嘰嘰哇哇说什么呢。
她们说小话竟然一点不防著他孤狼大人,看来根本没有把他放在眼里。
看得斯科特额头上冒了好几个“井”字,小脸立马变得红红的。
“喂,我说,你们到底是打还是不打——”
话音未落,一阵刚劲霸道的拳风先至,精心准备的打扮顷刻变得凌乱。
但好在斯科特也来不及去思考这点细节。
因为下一秒,一只快得看不见残影的拳头直接与他的脸做了负距离接触。
“咚!!!”
好硬,围观的贝村姐妹听著这鏗鏘金石之声,不禁暗暗感嘆。
宇宙人的身体素质真不戳,听动静,他这脸皮的防御力都快赶上铁卫的盔甲了。
琪亚娜收回拳头,吹了吹指隙冒出来的白烟,对著再起不能的斯科特做了个鬼脸。
“不需要你提醒,坏傢伙。

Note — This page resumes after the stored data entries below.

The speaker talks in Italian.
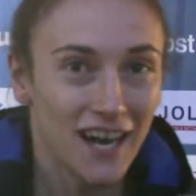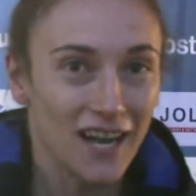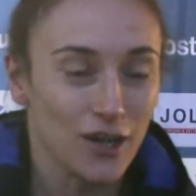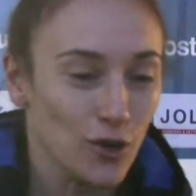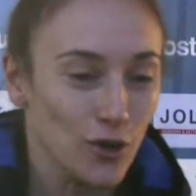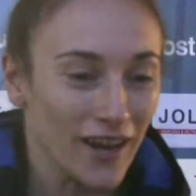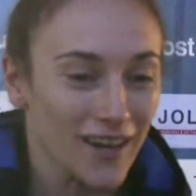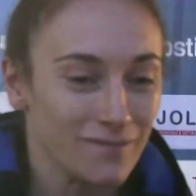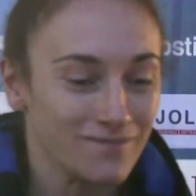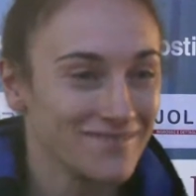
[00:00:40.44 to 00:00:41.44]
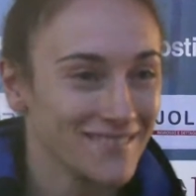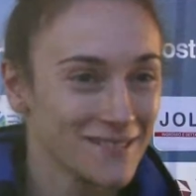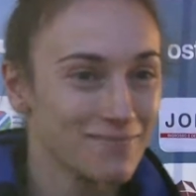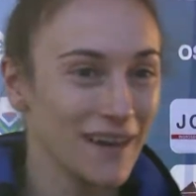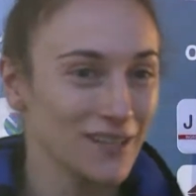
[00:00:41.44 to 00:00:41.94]
Allora,
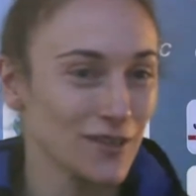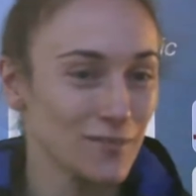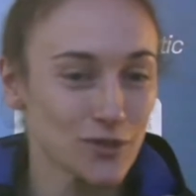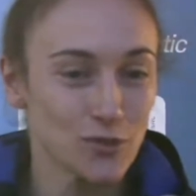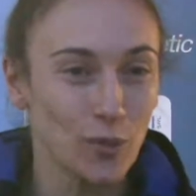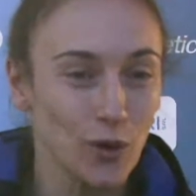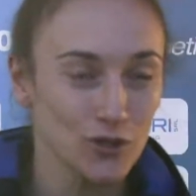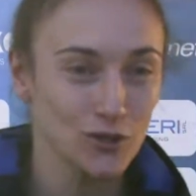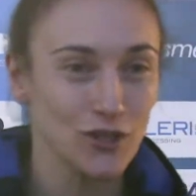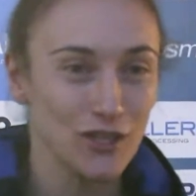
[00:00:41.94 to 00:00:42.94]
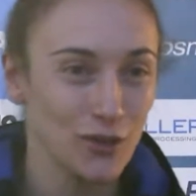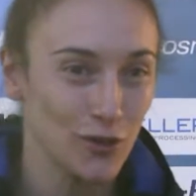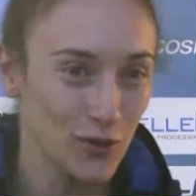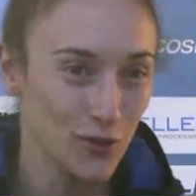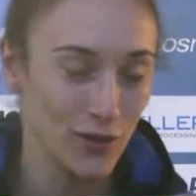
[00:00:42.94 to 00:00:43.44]
parto dal presupposto,
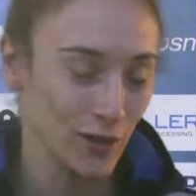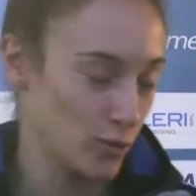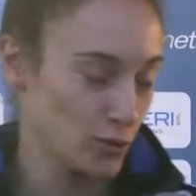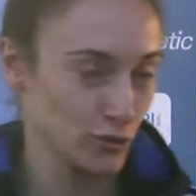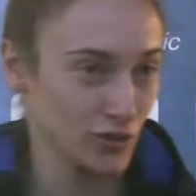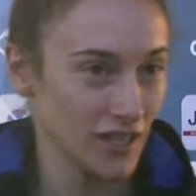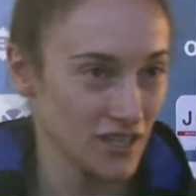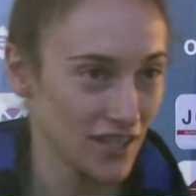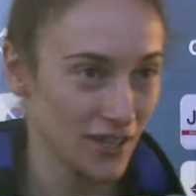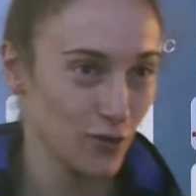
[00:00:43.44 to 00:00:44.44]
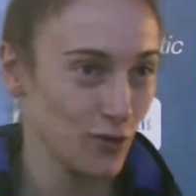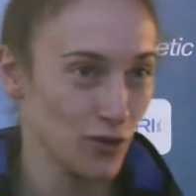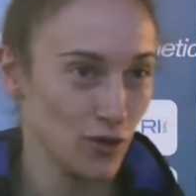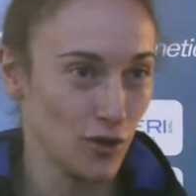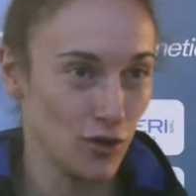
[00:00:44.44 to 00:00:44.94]
io ero molto tesa,
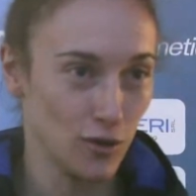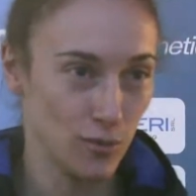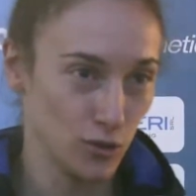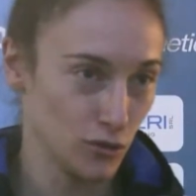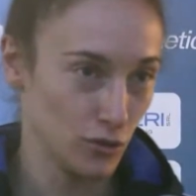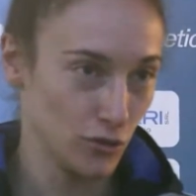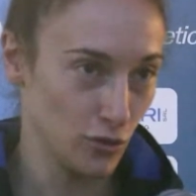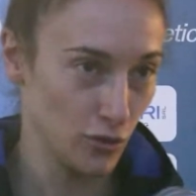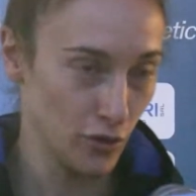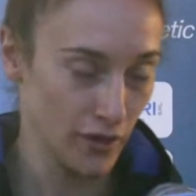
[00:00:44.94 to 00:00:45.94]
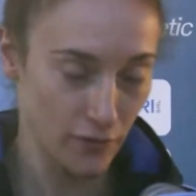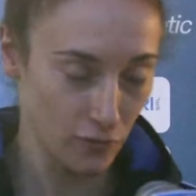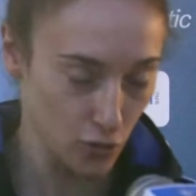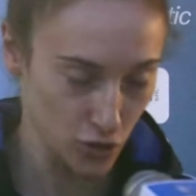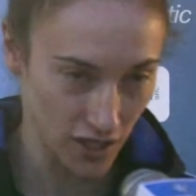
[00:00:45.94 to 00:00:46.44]
ero molto
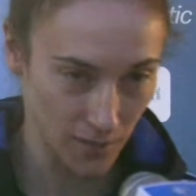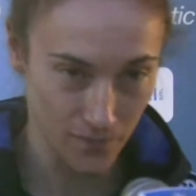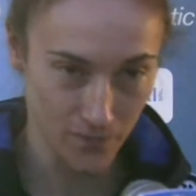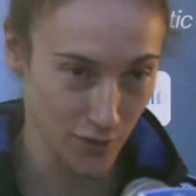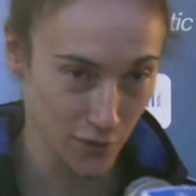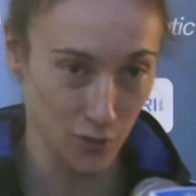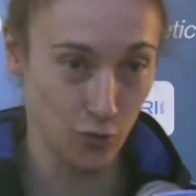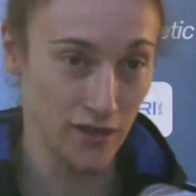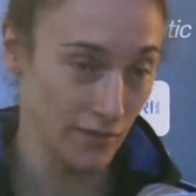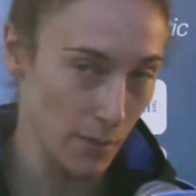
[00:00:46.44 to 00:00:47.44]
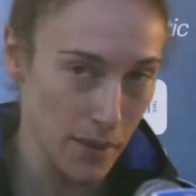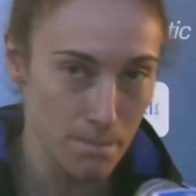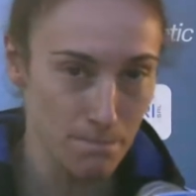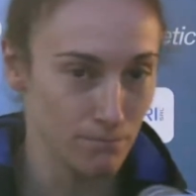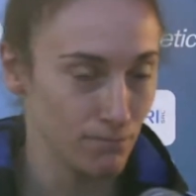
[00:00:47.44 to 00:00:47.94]
nervosa, quindi vabbè
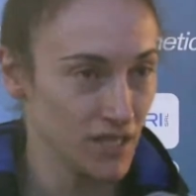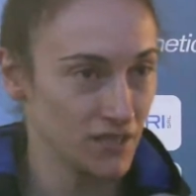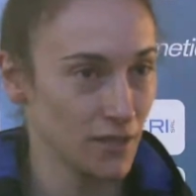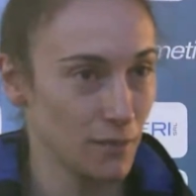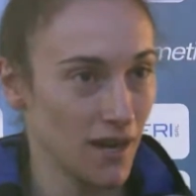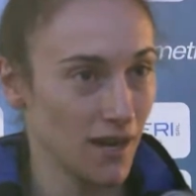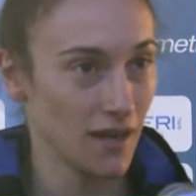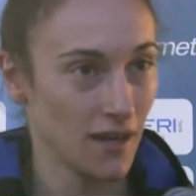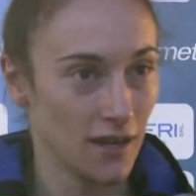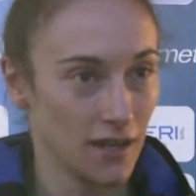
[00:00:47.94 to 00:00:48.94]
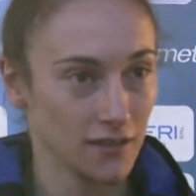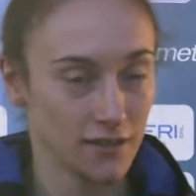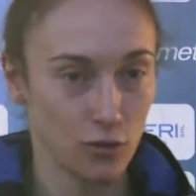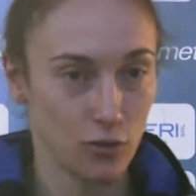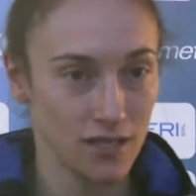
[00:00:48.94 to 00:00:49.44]
mister mi ha
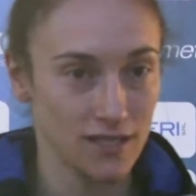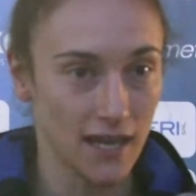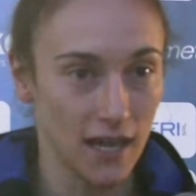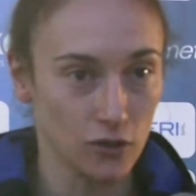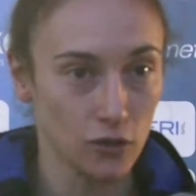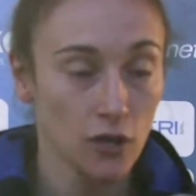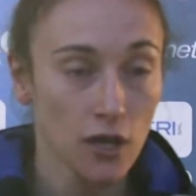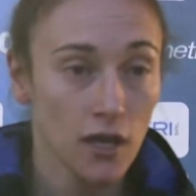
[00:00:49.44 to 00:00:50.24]
tranquillizzato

”
其实她没想那么多,毕竟虫虫的脑容量不比草履虫大多少。
她只是朴素的认为,斯科特那句话是在离间她和江枫那坚实的兄妹感情。
略略略,再说了,真蛰虫都是虫皇复製体好吧。
某种意义上,大家都是亲戚嘛。
等等,琪亚娜突然发现了一个盲点,假如大家都是沾亲带故的亲戚的话,那凌依姐姐和哥哥岂不是...
不不不,小虫人和真蛰虫不完全是一个物种。
对,就是这样的。
在大家的都没注意的时候,斯科特“砰”的一声,身上炸出一堆刺鼻的白雾。
等烟雾散去,那个討厌鬼也跟著消失不见了。
“逃哪儿去了”
“算了,希儿,仙舟有句古话,叫做穷寇莫追,小心有诈。”
唯一发现真相的是一直在旁细细观察的黄泉,她的手按在刀上,几经挣扎还是选择放弃。
她从那个人身上感受到了十分辛辣的味道,那是毁灭的味道。
他很危险,而且,他似乎並不自知。
抹消他一时容易,但那位神明在此地设置了“律令慈航”,丰饶侧的约束。
不过多久,他就又会復生。
“罢了,”她摇摇头。
自己只是一介过客,不必越俎代庖,她相信江枫阁下会给大家一个满意的结局。
只需等待。
相比於这方风景独好,轻鬆写意,列车组那头可就没那么安逸了。
因为他们要面对的敌人是...
“你是!”见到那头飘逸的金髮,星目瞪口呆,哑口无言。
三月用力地晃了晃她的胳膊,小声问道:“你认识”
“不认识,”星悻悻地耸耸肩膀,反手一个拇指指向脸色大变的瓦尔特,“但杨叔好像知道,而且,你没有觉得她很像我们认识的某个人吗”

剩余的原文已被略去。